By the way, everyone who takes a DNA test is now told that their ancestors ultimately trace back to sub-Saharan Africa, but that isn’t based on any analysis of inherited STR markers. It’s based on the assumption that the Out of Africa hypothesis is true.
In fact, unless you’re directly descended from a black African, you don’t share mutation markers with any sub-Saharan African haplogroups, which is why you don’t see any percentage of your actual ancestry showing up down there.

Patrick
Reply to  LarryFine
July 9, 2015 3:40 am

Yes you do. It ls in mDNA, inherited from mothers.

Patrick
Reply to  LarryFine
July 9, 2015 3:45 am

I say this because I have been tested over the recent 5 years for various genetic disorders by some of the best genetisists in Aus. My sister too has been tested by one very prominent genetisist in England. We know our DNA roots.

LarryFine
Reply to  LarryFine
July 9, 2015 5:18 am

Patrick,
By saying that our mitochondrial DNA proves that we’re all descended from sub-Saharan Africans, they’re assuming that (among other things) the mtDNA mutates at the same rate in everyone, but that’s been proven to be false.
If the assumptions upon which the inference was based is false, then the inference fails.
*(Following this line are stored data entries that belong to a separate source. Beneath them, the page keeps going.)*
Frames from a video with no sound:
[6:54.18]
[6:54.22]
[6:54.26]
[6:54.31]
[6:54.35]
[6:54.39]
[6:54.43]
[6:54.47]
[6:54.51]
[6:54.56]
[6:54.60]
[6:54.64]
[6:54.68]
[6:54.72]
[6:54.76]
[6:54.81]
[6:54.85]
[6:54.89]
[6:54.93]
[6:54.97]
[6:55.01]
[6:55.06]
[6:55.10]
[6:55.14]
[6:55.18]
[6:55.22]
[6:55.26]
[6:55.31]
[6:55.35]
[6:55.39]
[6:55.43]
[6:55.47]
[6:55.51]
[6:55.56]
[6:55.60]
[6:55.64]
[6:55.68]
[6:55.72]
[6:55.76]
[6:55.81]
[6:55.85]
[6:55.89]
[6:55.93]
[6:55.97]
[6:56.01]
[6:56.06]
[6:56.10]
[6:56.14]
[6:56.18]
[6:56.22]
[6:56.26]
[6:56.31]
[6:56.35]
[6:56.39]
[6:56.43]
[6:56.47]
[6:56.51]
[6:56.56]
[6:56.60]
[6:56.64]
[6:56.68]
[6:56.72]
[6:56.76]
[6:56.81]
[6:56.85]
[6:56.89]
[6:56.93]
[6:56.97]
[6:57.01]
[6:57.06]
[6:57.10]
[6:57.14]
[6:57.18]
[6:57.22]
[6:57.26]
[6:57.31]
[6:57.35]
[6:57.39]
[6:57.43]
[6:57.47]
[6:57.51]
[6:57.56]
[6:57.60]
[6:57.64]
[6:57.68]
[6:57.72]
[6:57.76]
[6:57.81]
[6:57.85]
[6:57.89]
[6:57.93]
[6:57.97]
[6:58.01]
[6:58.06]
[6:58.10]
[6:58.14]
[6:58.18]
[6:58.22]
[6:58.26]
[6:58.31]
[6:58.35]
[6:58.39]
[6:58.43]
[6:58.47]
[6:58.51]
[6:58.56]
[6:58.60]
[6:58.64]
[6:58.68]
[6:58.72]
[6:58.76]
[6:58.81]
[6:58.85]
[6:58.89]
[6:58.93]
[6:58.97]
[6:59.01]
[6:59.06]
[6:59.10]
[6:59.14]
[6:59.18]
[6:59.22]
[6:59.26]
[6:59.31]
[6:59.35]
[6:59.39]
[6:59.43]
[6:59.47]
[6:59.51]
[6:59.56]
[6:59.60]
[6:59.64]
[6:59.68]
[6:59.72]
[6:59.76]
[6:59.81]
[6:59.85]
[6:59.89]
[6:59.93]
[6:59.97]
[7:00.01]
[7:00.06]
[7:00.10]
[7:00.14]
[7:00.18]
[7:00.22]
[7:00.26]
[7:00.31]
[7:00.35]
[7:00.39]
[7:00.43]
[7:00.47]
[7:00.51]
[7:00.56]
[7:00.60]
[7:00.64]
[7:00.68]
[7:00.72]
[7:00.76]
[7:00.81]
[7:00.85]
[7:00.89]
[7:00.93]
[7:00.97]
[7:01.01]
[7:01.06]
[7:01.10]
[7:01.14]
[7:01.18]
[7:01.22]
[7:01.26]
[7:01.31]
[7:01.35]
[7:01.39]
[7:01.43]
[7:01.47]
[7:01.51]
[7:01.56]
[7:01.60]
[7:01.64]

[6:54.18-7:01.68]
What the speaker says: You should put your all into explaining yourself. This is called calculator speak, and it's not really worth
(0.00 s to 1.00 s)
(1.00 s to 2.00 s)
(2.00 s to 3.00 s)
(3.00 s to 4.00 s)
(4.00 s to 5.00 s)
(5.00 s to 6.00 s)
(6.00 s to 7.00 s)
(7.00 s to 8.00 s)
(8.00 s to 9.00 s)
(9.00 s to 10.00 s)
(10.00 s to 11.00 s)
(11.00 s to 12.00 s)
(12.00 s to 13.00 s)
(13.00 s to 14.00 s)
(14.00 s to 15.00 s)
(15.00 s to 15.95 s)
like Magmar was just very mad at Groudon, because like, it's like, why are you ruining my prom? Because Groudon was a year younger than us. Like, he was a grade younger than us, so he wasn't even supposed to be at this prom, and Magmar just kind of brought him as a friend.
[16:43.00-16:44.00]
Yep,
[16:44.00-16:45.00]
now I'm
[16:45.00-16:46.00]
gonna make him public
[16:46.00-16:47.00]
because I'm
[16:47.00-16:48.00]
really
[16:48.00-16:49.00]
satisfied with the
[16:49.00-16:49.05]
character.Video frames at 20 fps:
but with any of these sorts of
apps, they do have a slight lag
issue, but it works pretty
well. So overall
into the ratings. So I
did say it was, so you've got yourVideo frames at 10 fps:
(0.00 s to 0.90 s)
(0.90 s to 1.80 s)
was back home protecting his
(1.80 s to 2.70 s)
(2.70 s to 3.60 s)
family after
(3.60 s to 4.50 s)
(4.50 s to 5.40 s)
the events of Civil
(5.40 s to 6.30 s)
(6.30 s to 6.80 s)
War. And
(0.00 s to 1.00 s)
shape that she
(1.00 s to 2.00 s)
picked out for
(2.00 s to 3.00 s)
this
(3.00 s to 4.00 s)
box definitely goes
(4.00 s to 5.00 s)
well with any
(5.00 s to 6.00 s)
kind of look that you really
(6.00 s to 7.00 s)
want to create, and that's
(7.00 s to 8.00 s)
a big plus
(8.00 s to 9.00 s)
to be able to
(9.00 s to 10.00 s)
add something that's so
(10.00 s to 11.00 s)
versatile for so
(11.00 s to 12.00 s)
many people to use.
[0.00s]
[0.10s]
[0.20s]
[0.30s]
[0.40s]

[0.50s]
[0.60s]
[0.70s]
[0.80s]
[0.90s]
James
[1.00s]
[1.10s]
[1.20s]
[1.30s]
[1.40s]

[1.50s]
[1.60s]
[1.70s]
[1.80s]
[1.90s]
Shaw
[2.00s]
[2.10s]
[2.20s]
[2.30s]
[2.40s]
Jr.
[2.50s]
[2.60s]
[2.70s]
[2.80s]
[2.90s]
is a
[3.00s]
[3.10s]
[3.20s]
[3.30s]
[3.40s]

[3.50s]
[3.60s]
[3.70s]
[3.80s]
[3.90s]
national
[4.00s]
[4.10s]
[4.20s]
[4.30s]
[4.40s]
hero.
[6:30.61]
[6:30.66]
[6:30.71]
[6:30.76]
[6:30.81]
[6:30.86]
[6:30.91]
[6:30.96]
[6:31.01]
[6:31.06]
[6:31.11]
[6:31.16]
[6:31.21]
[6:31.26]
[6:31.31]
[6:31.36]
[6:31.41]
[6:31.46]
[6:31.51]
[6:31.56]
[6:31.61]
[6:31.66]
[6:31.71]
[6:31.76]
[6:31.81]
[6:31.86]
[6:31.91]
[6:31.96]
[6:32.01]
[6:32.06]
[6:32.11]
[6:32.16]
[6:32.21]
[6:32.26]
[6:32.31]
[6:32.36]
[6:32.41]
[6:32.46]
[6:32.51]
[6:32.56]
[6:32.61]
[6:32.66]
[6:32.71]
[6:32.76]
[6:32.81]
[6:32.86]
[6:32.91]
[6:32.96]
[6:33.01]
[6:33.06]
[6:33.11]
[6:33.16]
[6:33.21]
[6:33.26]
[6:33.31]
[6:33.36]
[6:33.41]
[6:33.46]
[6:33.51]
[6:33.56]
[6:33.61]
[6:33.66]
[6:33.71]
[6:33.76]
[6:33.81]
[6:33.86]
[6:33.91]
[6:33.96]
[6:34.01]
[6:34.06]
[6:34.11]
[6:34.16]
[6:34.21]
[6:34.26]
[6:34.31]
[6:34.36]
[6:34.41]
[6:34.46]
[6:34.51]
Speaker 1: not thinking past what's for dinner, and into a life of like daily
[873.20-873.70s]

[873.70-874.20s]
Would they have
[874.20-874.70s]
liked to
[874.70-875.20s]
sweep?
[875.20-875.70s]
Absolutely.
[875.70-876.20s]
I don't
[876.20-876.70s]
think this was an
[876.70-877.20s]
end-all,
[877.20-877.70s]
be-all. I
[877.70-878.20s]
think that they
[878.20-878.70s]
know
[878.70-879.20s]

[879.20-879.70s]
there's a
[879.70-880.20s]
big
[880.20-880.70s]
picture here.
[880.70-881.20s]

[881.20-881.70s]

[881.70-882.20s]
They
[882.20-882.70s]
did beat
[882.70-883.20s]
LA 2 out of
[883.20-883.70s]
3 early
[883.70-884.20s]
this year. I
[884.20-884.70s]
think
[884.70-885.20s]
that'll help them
We may all be descended from southern Africans, but the data doesn’t currently support that hypothesis. Many people still support it, but the data doesn’t.

July 7, 2015 3:11 pm

Yet another warm period, apparently, is the Hypsithermal Interval (http://glossary.ametsoc.org/wiki/Hypsithermal_period) , from 7000 to 500BC.
It is commonly said that tribal people have occupied southern Vancouver Island for 4000 years, which goes back into that era, but on the mainland perhaps three times that long.
Just a note, unsure what it might mean.